On pourra dire que cette interprétation de l’Ancien Testament était nécessaire pour ces témoins de Jésus qui devaient être les piliers de notre foi ; l’Ancien Testament était toute leur culture et ils ne pouvaient comprendre ni exprimer bien la nouveauté de l’Évangile que dans le langage de la Bible. Cependant l’expérience chrétienne universelle montre qu’on n’acquiert la sagesse des Écritures que lorsqu’on a su se familiariser avec l’Ancien Testament. Contrairement à ce que beaucoup pensent, elle n’est pas réservée aux intellectuels, elle ne requiert aucunement la connaissance préalable de l’hébreu ou d’autres connaissances rares. Il y faut d’abord une conviction de foi.
À partir de ce moment on persévérera dans la lecture méditée, on trouvera les livres et on rencontrera les personnes qui, à notre niveau, peuvent nous éclairer, et un jour, si l’on sait demander et frapper à la porte, le Seigneur fera surgir en nous cette source de sagesse qui permet ensuite de trouver partout lumière et chaleur.

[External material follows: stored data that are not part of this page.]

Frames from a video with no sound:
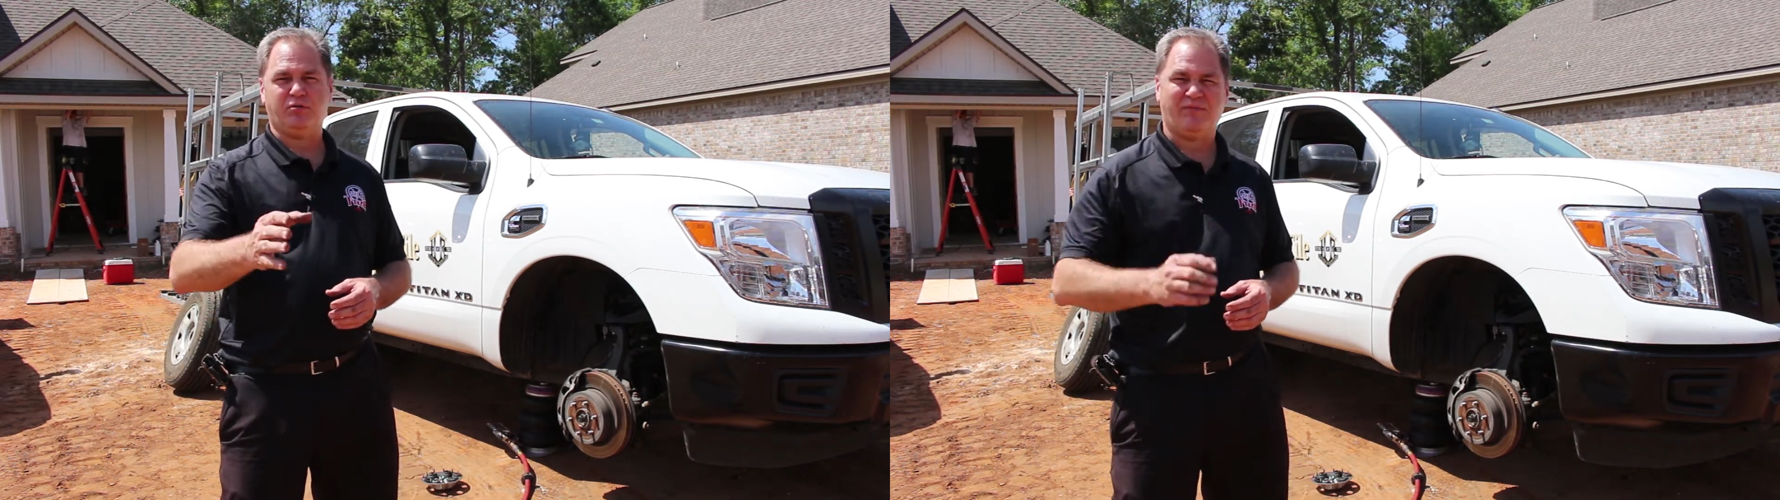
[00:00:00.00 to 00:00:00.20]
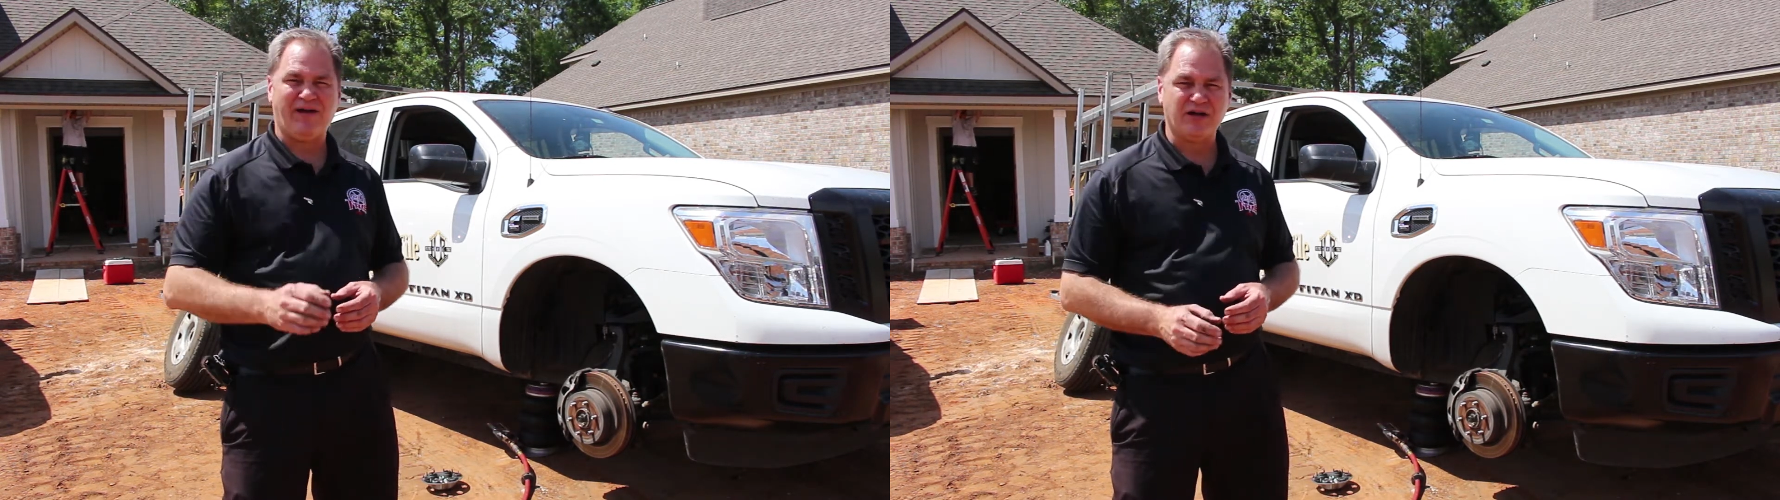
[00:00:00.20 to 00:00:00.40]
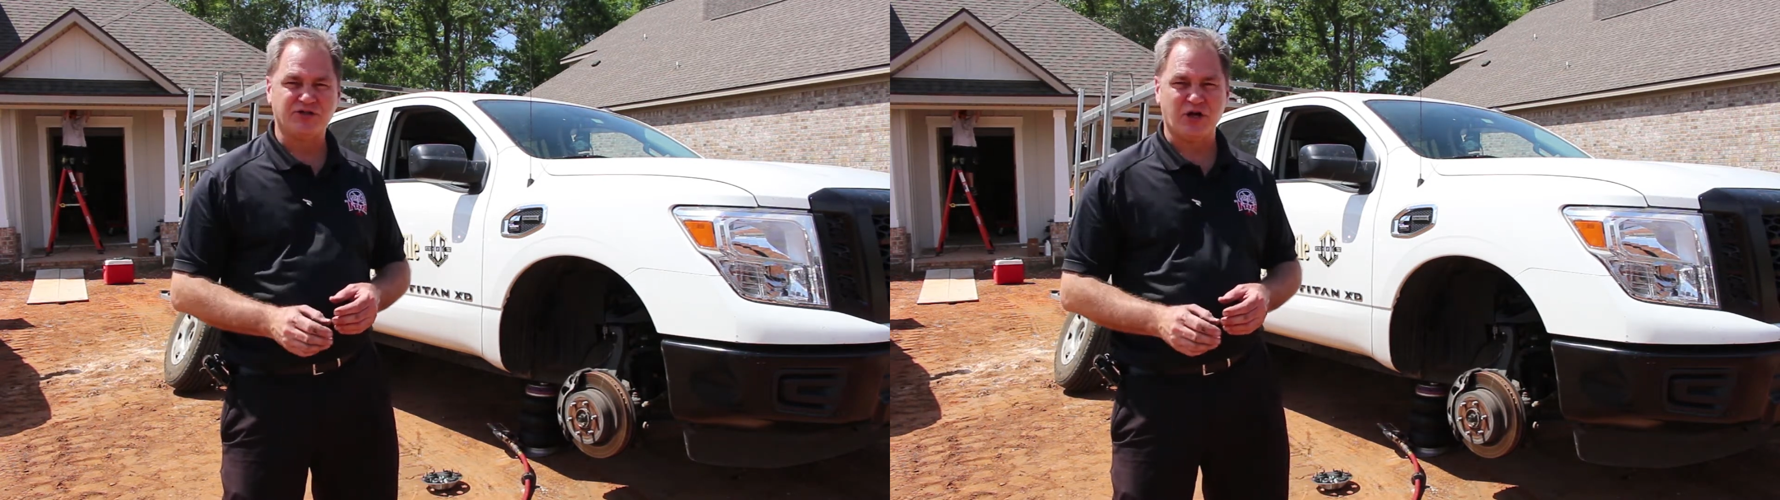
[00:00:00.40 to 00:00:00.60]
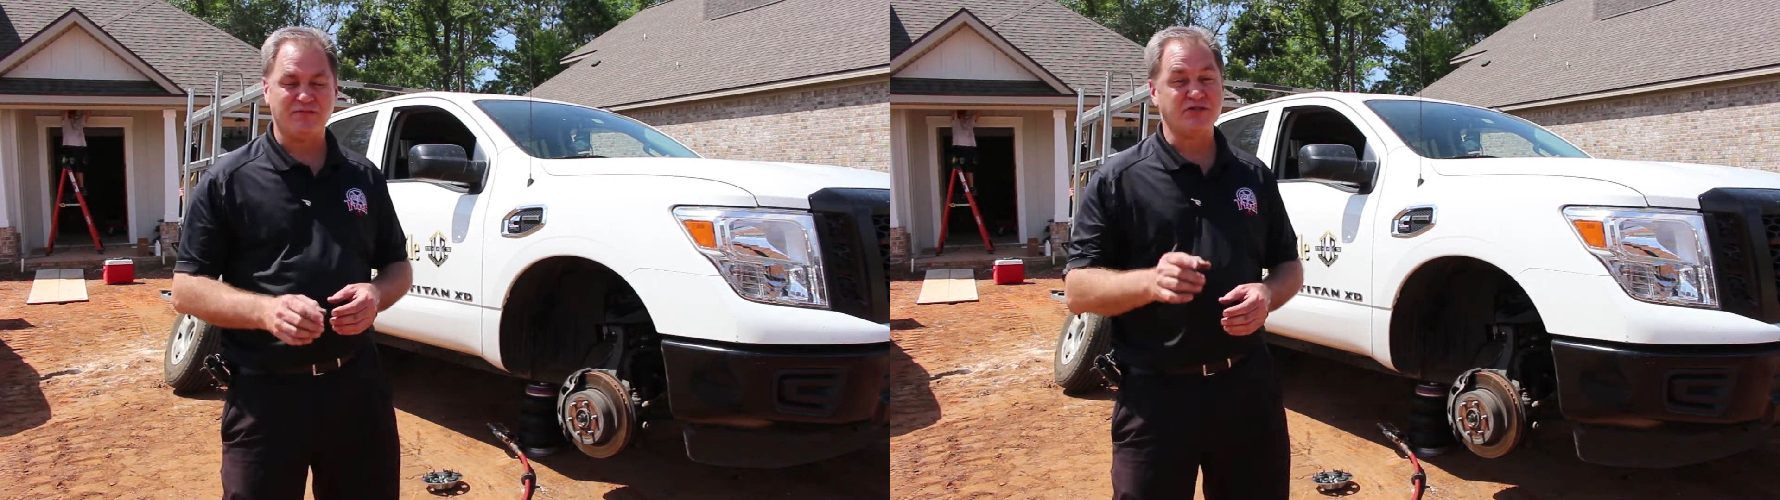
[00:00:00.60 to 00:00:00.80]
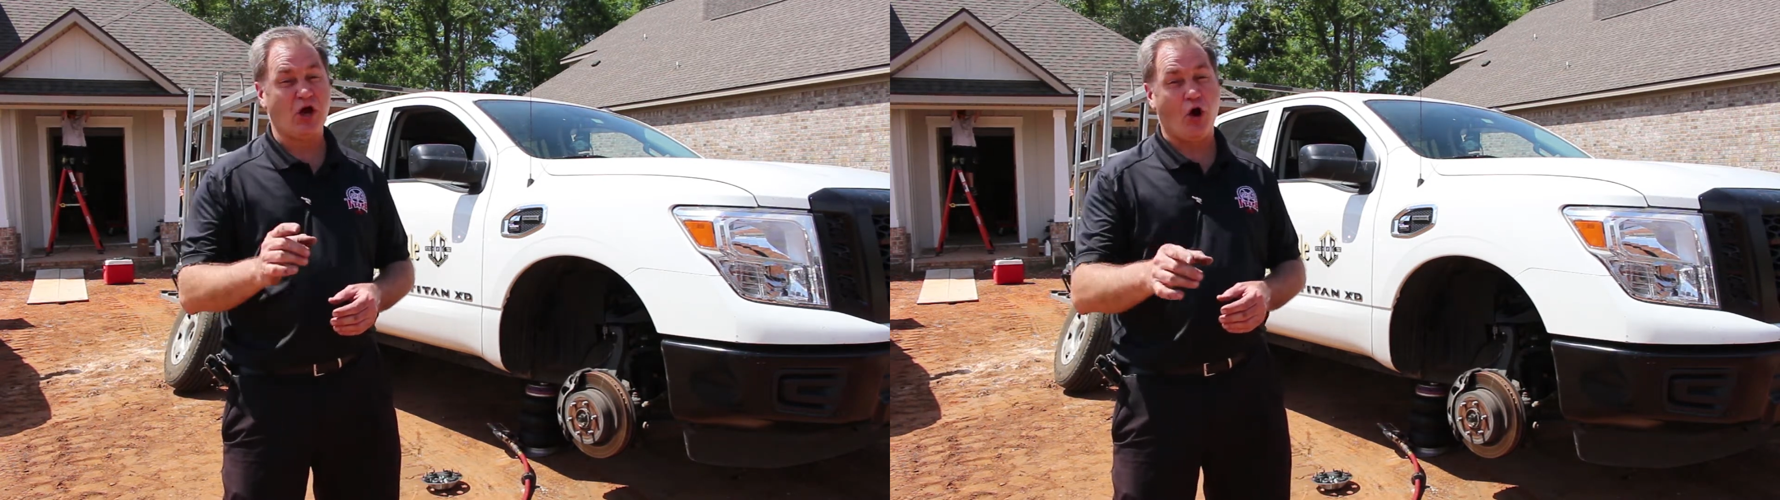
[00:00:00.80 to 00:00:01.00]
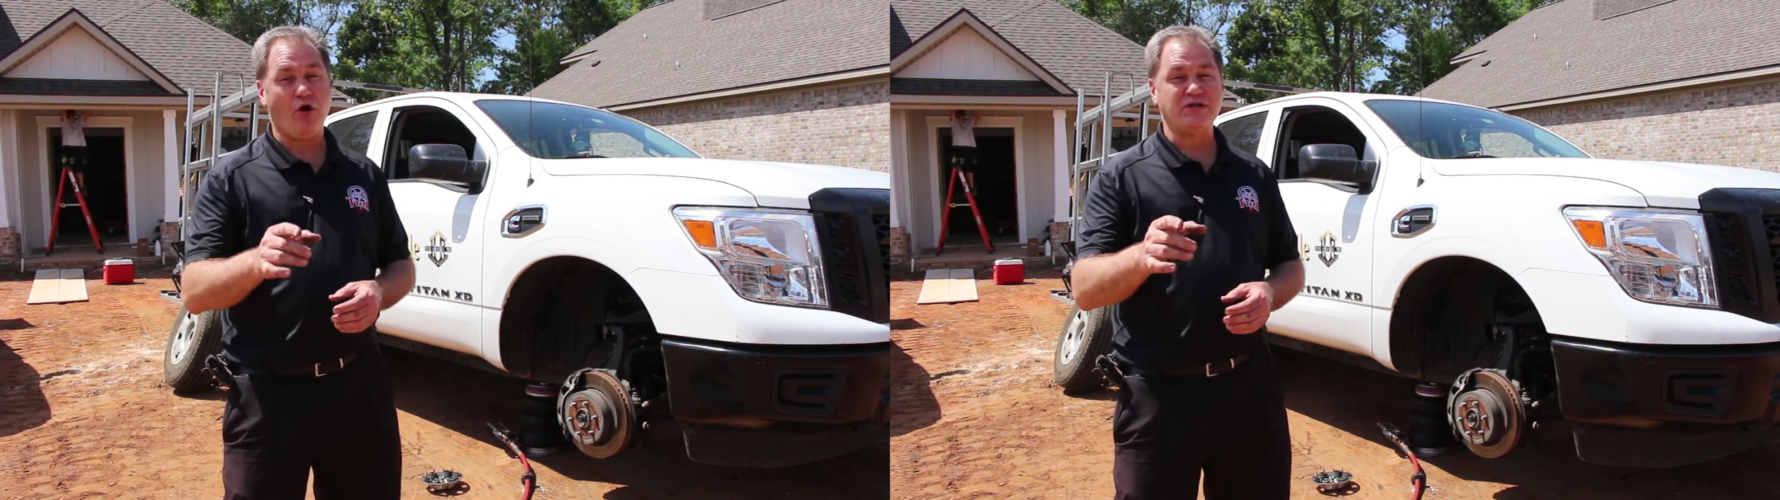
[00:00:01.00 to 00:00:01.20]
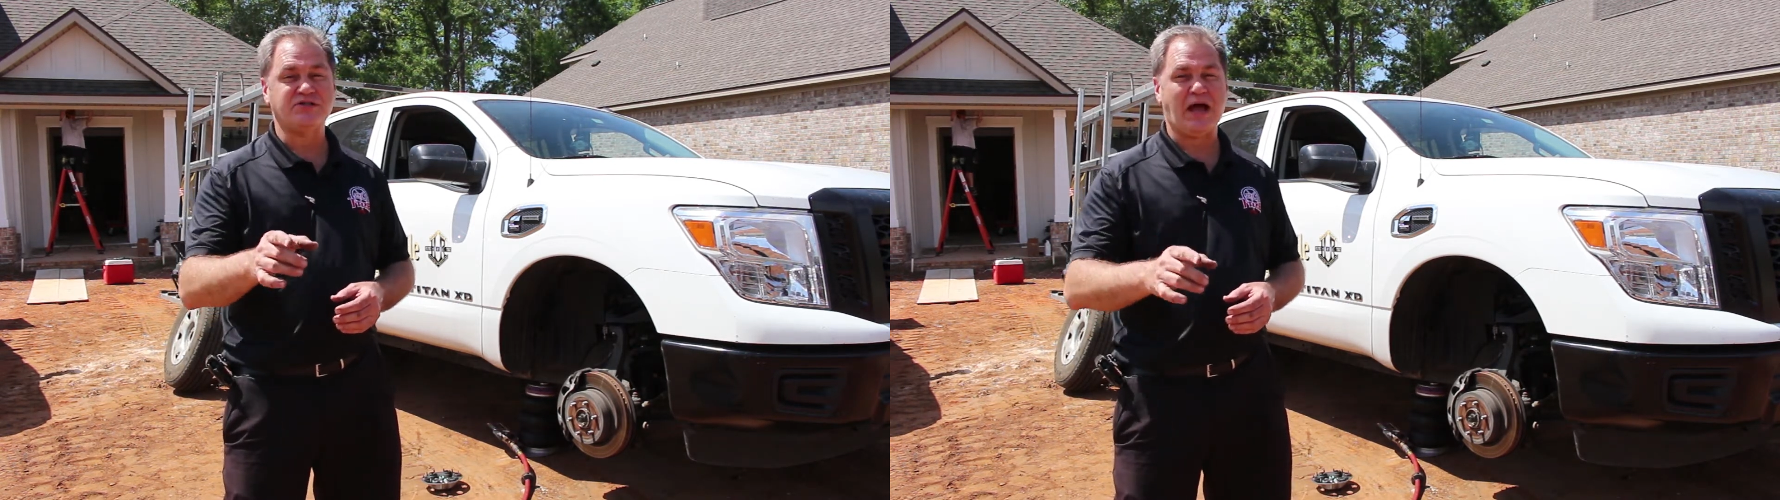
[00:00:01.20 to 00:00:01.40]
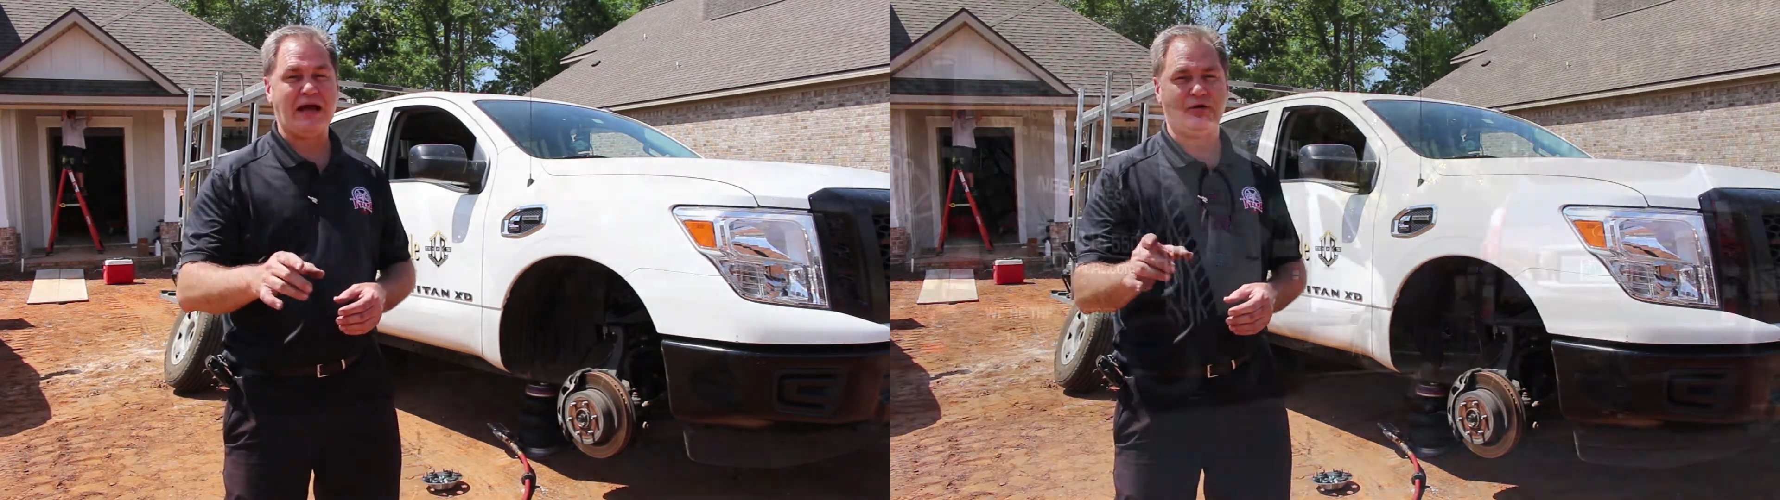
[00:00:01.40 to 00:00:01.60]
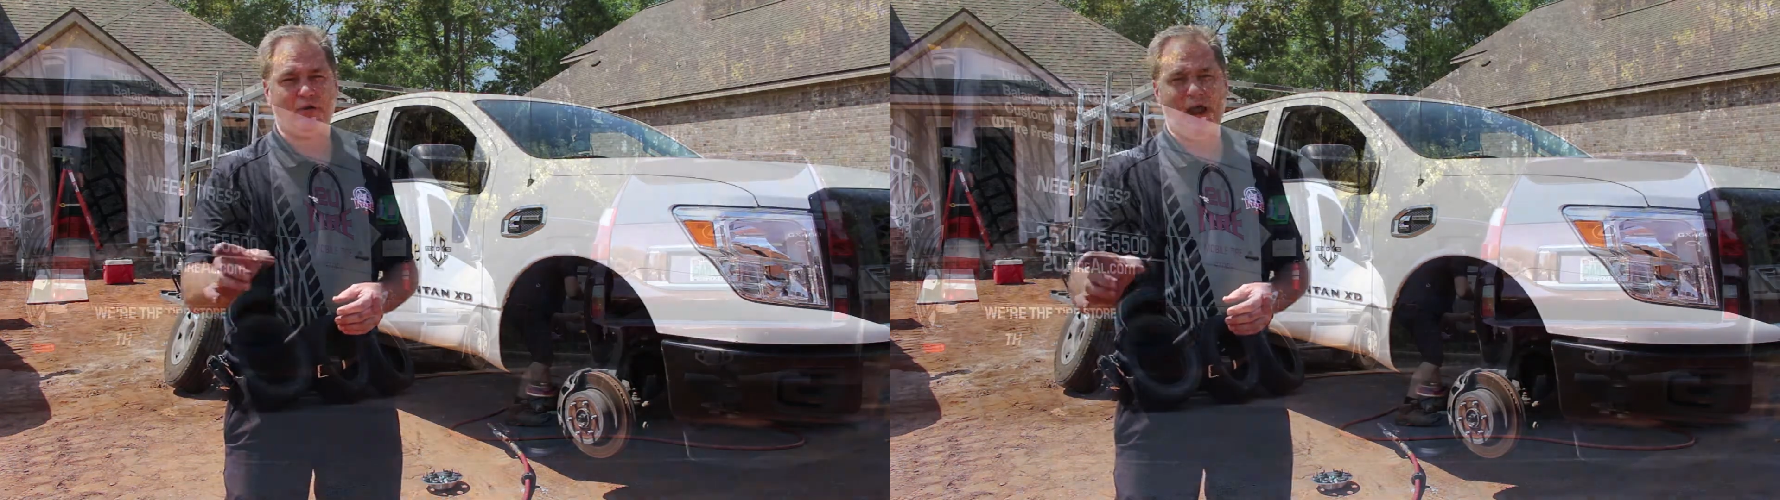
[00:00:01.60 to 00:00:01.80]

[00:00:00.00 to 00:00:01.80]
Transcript: provide service on site or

47. Conversion et pardon. La conversion chrétienne n’est pas comme passer d’un parti à un autre, d’un groupe religieux à un autre. Elle signifie une refonte de la personne. Mais les personnes font partie d’une société, d’un monde, d’une histoire. C’est pourquoi la prédication aux nations ne se limite pas à proclamer le message de Jésus sauveur, elle signifie aussi l’éducation des nations pour qu’elles retrouvent le plan de Dieu sur l’homme. Luc a parlé des “temps des nations” (21,24), et déjà nous voyons se bâtir la communauté internationale. Cette évangélisation ne pouvait se faire en dix ou en cent ans.
La conversion et le pardon des péchés seront proclamés en son nom (Ac 2,38; 3,19; 5,31). On peut interpréter : on prêchera la conversion et le pardon en vue de lui appartenir, ou bien : on prêchera la conversion avec son autorité.
48. De cela vous êtes témoins. Jésus fait de ses apôtres les témoins officiels de son Évangile ; ils seront les garants de la foi.
49. Je vais envoyer sur vous ce que mon Père a promis. Jésus ne pouvait pas affirmer avec plus de force son autorité divine et l’unité des trois personnes en Dieu.
Restez dans la ville. Les apôtres ne sont pas en mesure de commencer tout de suite la mission. Ils vont se consacrer à renforcer les rapports fraternels et la ferveur de la communauté, attendant le moment choisi par le Père pour leur donner la puissance d’en haut. Cette expression est dérivée d’une autre : “la puissance du Très-Haut” (Lc 1,35). Elle désigne l’Esprit, don du Père.
C’est ainsi que se termine le premier livre de Luc. Les Actes des Apôtres, écrits après l’Évangile, commencent précisément là où cet Évangile prend fin.